__Problem description__
Please return the whole listing, character for character.
[Provided information Boundary: Start]
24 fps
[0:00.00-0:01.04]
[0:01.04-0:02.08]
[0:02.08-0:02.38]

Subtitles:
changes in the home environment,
[Provided information Boundary: End]
__Solution to this problem__
24 fps
[0:00.00-0:01.04]
[0:01.04-0:02.08]
[0:02.08-0:02.38]

Subtitles:
changes in the home environment,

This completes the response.